The program is also not for people who can’t meet a number of qualifications. Leading the “that’s not fair” list is the requirement that you live in Washington state when you need services that qualify, regardless of how many thousands of dollars you paid into WA Cares over your working years. So if you retire in a state with more sun or somewhere else in the nation where your children live, you won’t be eligible for WA Cares’ lifetime benefit. 

Speaking of the lifetime benefit, it is $36,500 in today’s dollars. That is not enough for most people’s long-term care and makes the claim that this “helps ensure that all of us can afford long-term care when we need it” debatable.

Next up, the factsheet says that the new state-imposed program is unlike private long-term-care insurance (LTCI), as it doesn’t require you to pay in after you retire and that you only contribute to WA Cares while you work. 

There were long-term-care-insurance products that didn’t require you to pay in after you retire, even in a state that limits which insurance products can be sold. Quality LTCI can cost more than the new state payroll tax will cost an individual (though in some cases, for some ages, policies sold didn’t), but the benefit accompanying the private offerings is also usually substantially higher. Some LTCI products even come with a survivor benefit if you don’t need or use long-term care. WA Cares does not. Its benefit is use-it-or-lose-it. 

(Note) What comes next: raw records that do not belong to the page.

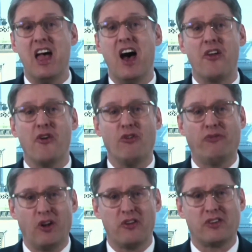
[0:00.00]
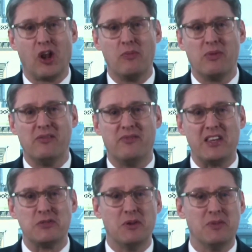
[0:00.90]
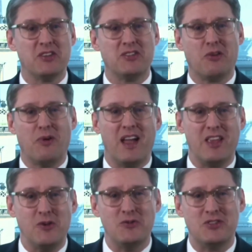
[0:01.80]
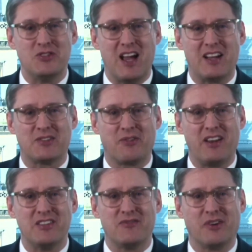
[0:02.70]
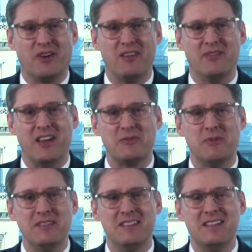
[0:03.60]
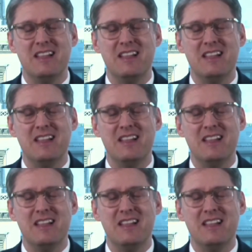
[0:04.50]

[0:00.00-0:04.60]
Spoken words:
an awful lot of global investment because of the way it uses tax credits for green investment.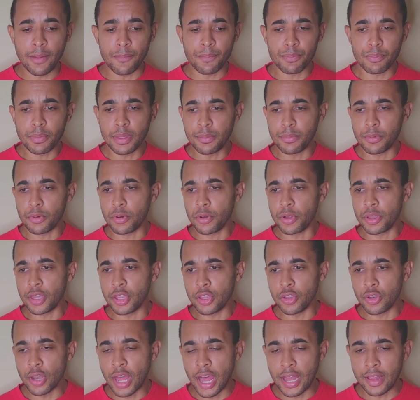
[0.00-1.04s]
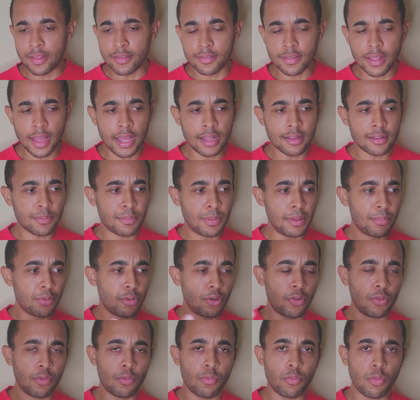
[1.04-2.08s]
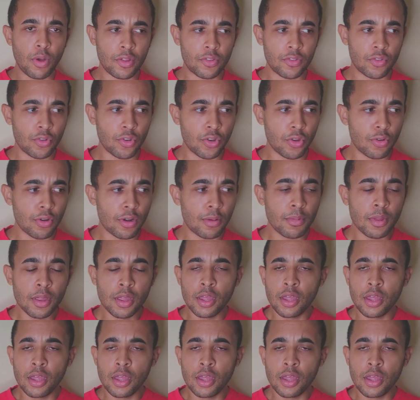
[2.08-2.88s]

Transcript: People in the United States, people in Western Europe,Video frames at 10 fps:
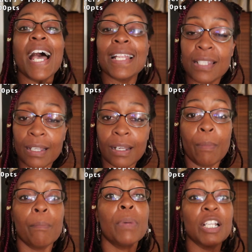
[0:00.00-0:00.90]
That took
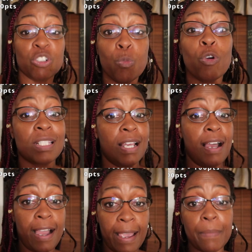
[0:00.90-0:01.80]
up much more
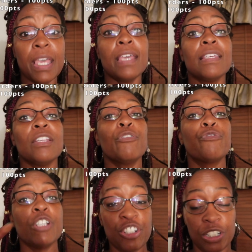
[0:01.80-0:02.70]
time than
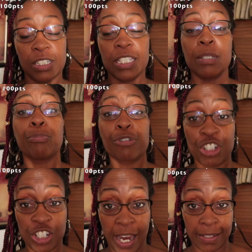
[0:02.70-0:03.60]
originally
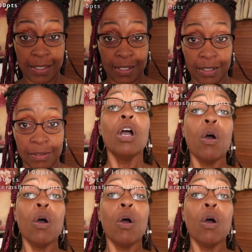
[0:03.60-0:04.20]
projected.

All this comparative talk the state likes to do aside, choices about planning for possible long-term care should have never been between private LTCI and the state program. Many ways exist to save, invest and plan for possible long-term care. 

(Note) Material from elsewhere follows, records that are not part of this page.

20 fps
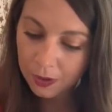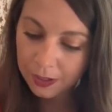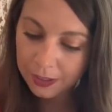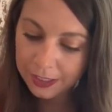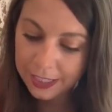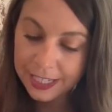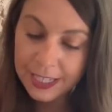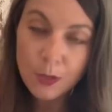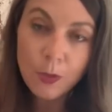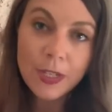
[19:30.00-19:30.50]

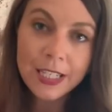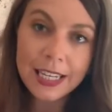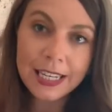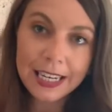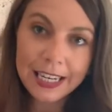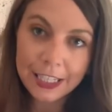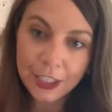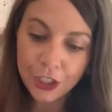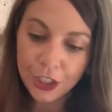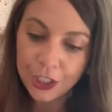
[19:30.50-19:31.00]
this was an
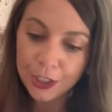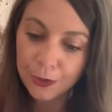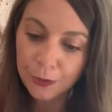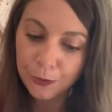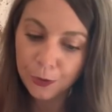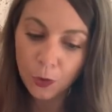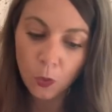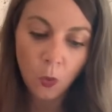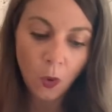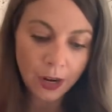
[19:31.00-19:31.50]
issue
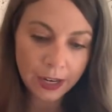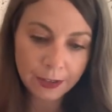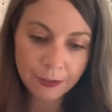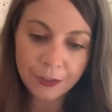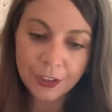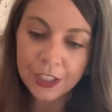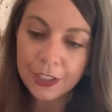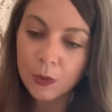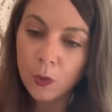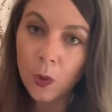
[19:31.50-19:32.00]
for one of
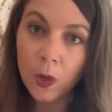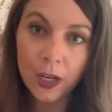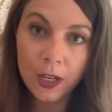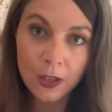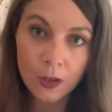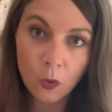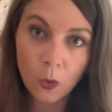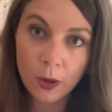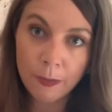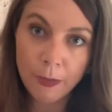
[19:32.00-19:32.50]
you
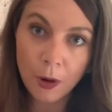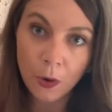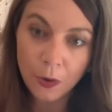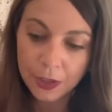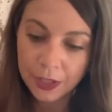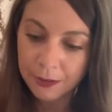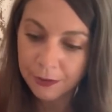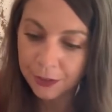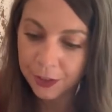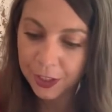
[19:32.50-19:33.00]
or
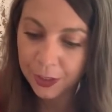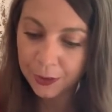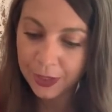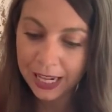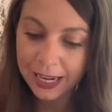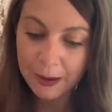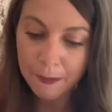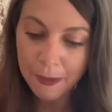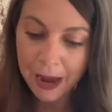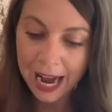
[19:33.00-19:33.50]
both of you
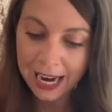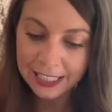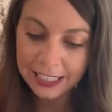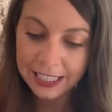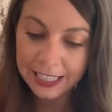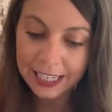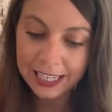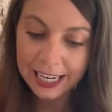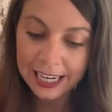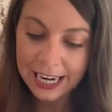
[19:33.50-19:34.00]
that
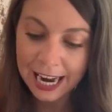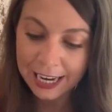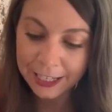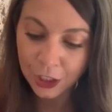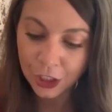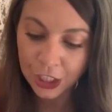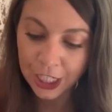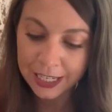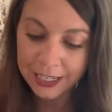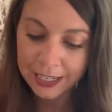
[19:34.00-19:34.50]
impacted the
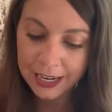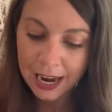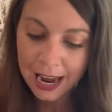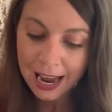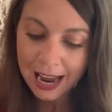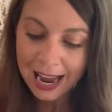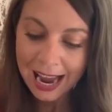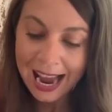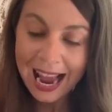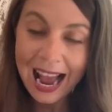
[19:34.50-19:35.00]
connection,
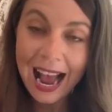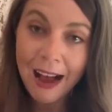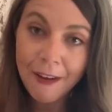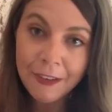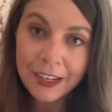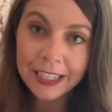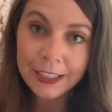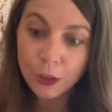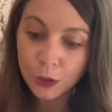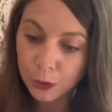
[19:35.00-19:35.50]

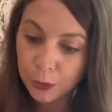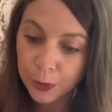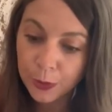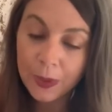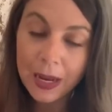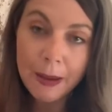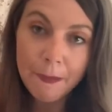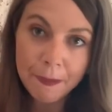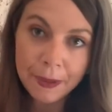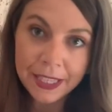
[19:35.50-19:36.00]
having true
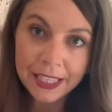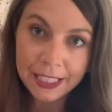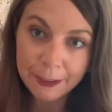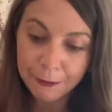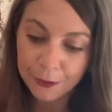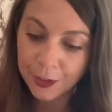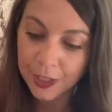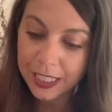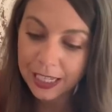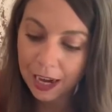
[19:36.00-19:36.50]
empathy
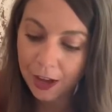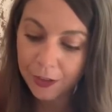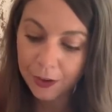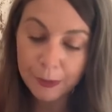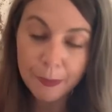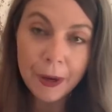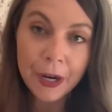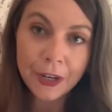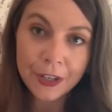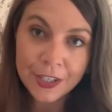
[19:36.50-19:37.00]
for the other
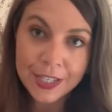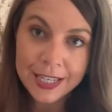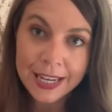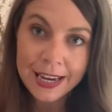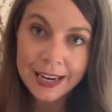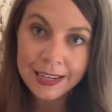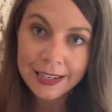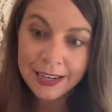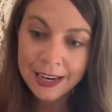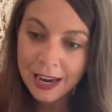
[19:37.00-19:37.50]

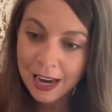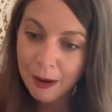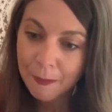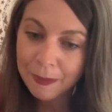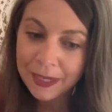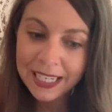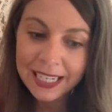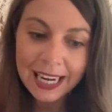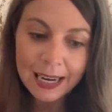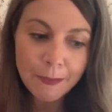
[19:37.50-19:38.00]
person,
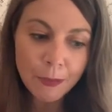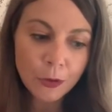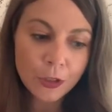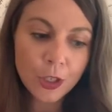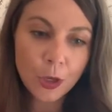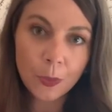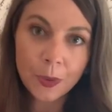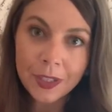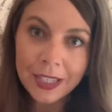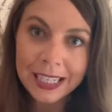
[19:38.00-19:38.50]
being able
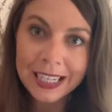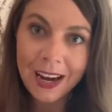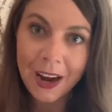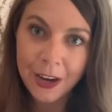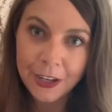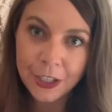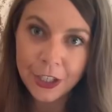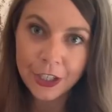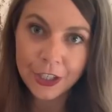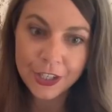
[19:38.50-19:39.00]
to really
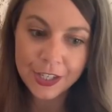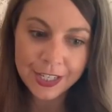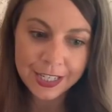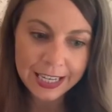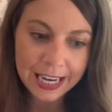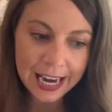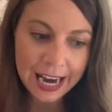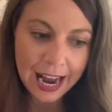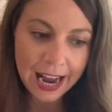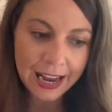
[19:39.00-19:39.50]

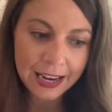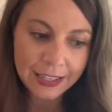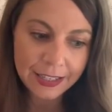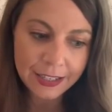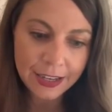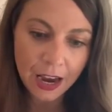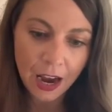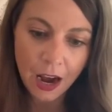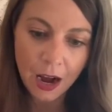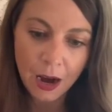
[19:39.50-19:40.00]
understand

This last factsheet message isn’t misleading or fact-challenged, but it shows how misguided and reckless WA Cares is. The state actually encourages Washingtonians to be government dependent instead of self-sufficient. “Use your WA Cares benefits – not your 401k or life savings – to cover your long-term care needs,” the factsheet says. 

Encouraging people not to use their savings for life needs and to instead rely on other taxpayers — some with far fewer resources — is irresponsible and won’t bring the state the most desirable result: people saving and planning for possible long-term care, especially when $36,500 won’t likely be enough for an individual. A person will often need to rely on their own savings or Medicaid, which is supposed to be a safety net for people in need. 

State lawmakers got it wrong with this program, bringing state residents a payroll tax that hurts workers. State agencies should communicate better about WA Cares.